- Task instructions
Pictures aside, copy every record word for word.

---

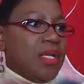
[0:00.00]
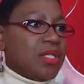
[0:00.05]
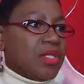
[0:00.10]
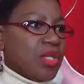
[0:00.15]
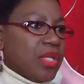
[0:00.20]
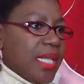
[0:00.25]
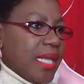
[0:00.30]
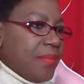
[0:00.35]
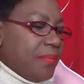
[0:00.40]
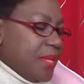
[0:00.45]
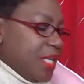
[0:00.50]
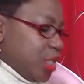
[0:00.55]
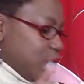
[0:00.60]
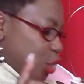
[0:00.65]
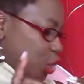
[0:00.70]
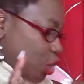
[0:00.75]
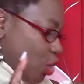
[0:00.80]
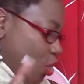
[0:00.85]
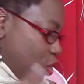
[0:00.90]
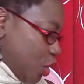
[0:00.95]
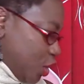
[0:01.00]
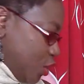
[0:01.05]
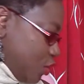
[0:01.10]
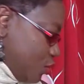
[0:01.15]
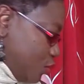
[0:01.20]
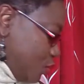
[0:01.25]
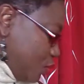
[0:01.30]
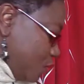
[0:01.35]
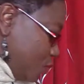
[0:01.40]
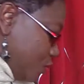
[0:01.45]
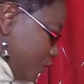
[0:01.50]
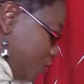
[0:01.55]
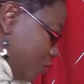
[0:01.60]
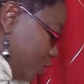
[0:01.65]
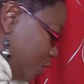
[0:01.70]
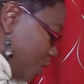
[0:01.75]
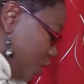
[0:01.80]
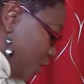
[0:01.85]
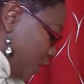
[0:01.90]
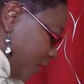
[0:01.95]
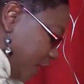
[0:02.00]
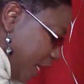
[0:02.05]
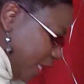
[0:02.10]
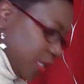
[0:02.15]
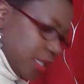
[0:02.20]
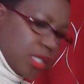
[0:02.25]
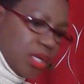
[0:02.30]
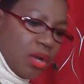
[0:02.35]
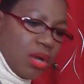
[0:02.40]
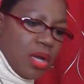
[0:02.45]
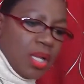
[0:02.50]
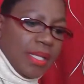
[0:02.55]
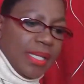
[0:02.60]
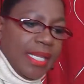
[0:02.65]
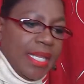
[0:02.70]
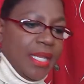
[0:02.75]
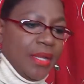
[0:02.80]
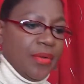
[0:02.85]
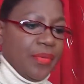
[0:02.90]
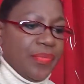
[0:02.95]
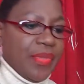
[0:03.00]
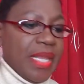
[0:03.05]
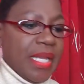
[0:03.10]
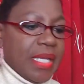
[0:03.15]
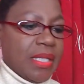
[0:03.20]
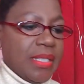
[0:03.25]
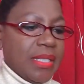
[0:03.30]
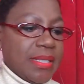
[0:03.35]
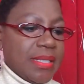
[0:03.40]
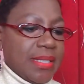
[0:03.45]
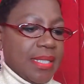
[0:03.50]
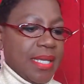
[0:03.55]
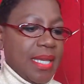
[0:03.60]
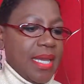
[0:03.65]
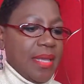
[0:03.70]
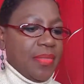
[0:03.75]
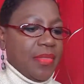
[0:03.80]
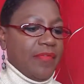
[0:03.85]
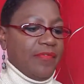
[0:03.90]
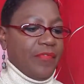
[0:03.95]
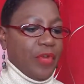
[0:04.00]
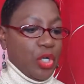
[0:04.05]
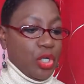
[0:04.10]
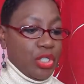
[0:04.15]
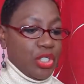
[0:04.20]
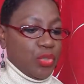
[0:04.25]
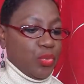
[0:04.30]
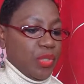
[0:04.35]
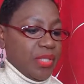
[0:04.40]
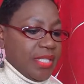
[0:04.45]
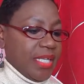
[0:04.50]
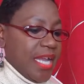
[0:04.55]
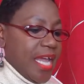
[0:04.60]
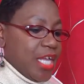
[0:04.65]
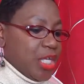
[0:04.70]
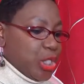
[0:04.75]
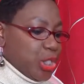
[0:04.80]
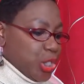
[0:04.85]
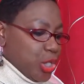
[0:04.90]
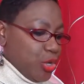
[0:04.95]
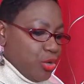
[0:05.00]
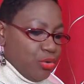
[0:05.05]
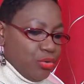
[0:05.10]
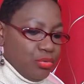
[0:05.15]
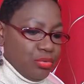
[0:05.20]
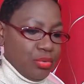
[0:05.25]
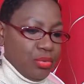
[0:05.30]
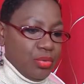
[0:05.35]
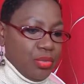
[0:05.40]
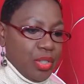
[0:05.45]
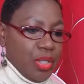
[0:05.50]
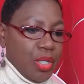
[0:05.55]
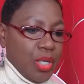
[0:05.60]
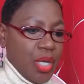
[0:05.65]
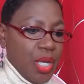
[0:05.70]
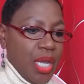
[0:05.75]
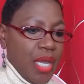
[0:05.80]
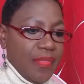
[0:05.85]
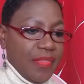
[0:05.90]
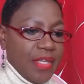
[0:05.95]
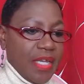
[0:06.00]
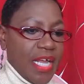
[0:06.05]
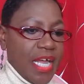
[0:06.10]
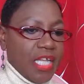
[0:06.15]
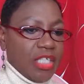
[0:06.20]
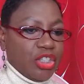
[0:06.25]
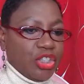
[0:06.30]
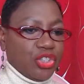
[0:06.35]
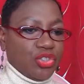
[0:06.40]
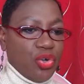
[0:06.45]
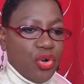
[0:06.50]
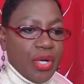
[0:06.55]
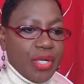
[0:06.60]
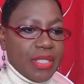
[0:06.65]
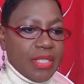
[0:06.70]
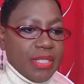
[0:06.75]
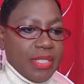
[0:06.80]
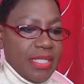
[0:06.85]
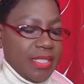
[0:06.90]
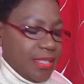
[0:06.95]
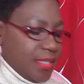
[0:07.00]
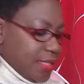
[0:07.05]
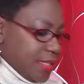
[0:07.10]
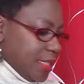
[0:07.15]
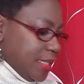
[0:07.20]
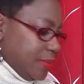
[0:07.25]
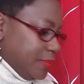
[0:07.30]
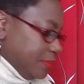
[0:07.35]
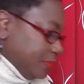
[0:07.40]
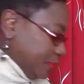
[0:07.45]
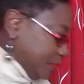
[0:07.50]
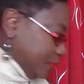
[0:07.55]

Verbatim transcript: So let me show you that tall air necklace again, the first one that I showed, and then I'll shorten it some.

---

- Result for this exercise
[0:00.00]
[0:00.05]
[0:00.10]
[0:00.15]
[0:00.20]
[0:00.25]
[0:00.30]
[0:00.35]
[0:00.40]
[0:00.45]
[0:00.50]
[0:00.55]
[0:00.60]
[0:00.65]
[0:00.70]
[0:00.75]
[0:00.80]
[0:00.85]
[0:00.90]
[0:00.95]
[0:01.00]
[0:01.05]
[0:01.10]
[0:01.15]
[0:01.20]
[0:01.25]
[0:01.30]
[0:01.35]
[0:01.40]
[0:01.45]
[0:01.50]
[0:01.55]
[0:01.60]
[0:01.65]
[0:01.70]
[0:01.75]
[0:01.80]
[0:01.85]
[0:01.90]
[0:01.95]
[0:02.00]
[0:02.05]
[0:02.10]
[0:02.15]
[0:02.20]
[0:02.25]
[0:02.30]
[0:02.35]
[0:02.40]
[0:02.45]
[0:02.50]
[0:02.55]
[0:02.60]
[0:02.65]
[0:02.70]
[0:02.75]
[0:02.80]
[0:02.85]
[0:02.90]
[0:02.95]
[0:03.00]
[0:03.05]
[0:03.10]
[0:03.15]
[0:03.20]
[0:03.25]
[0:03.30]
[0:03.35]
[0:03.40]
[0:03.45]
[0:03.50]
[0:03.55]
[0:03.60]
[0:03.65]
[0:03.70]
[0:03.75]
[0:03.80]
[0:03.85]
[0:03.90]
[0:03.95]
[0:04.00]
[0:04.05]
[0:04.10]
[0:04.15]
[0:04.20]
[0:04.25]
[0:04.30]
[0:04.35]
[0:04.40]
[0:04.45]
[0:04.50]
[0:04.55]
[0:04.60]
[0:04.65]
[0:04.70]
[0:04.75]
[0:04.80]
[0:04.85]
[0:04.90]
[0:04.95]
[0:05.00]
[0:05.05]
[0:05.10]
[0:05.15]
[0:05.20]
[0:05.25]
[0:05.30]
[0:05.35]
[0:05.40]
[0:05.45]
[0:05.50]
[0:05.55]
[0:05.60]
[0:05.65]
[0:05.70]
[0:05.75]
[0:05.80]
[0:05.85]
[0:05.90]
[0:05.95]
[0:06.00]
[0:06.05]
[0:06.10]
[0:06.15]
[0:06.20]
[0:06.25]
[0:06.30]
[0:06.35]
[0:06.40]
[0:06.45]
[0:06.50]
[0:06.55]
[0:06.60]
[0:06.65]
[0:06.70]
[0:06.75]
[0:06.80]
[0:06.85]
[0:06.90]
[0:06.95]
[0:07.00]
[0:07.05]
[0:07.10]
[0:07.15]
[0:07.20]
[0:07.25]
[0:07.30]
[0:07.35]
[0:07.40]
[0:07.45]
[0:07.50]
[0:07.55]

Verbatim transcript: So let me show you that tall air necklace again, the first one that I showed, and then I'll shorten it some.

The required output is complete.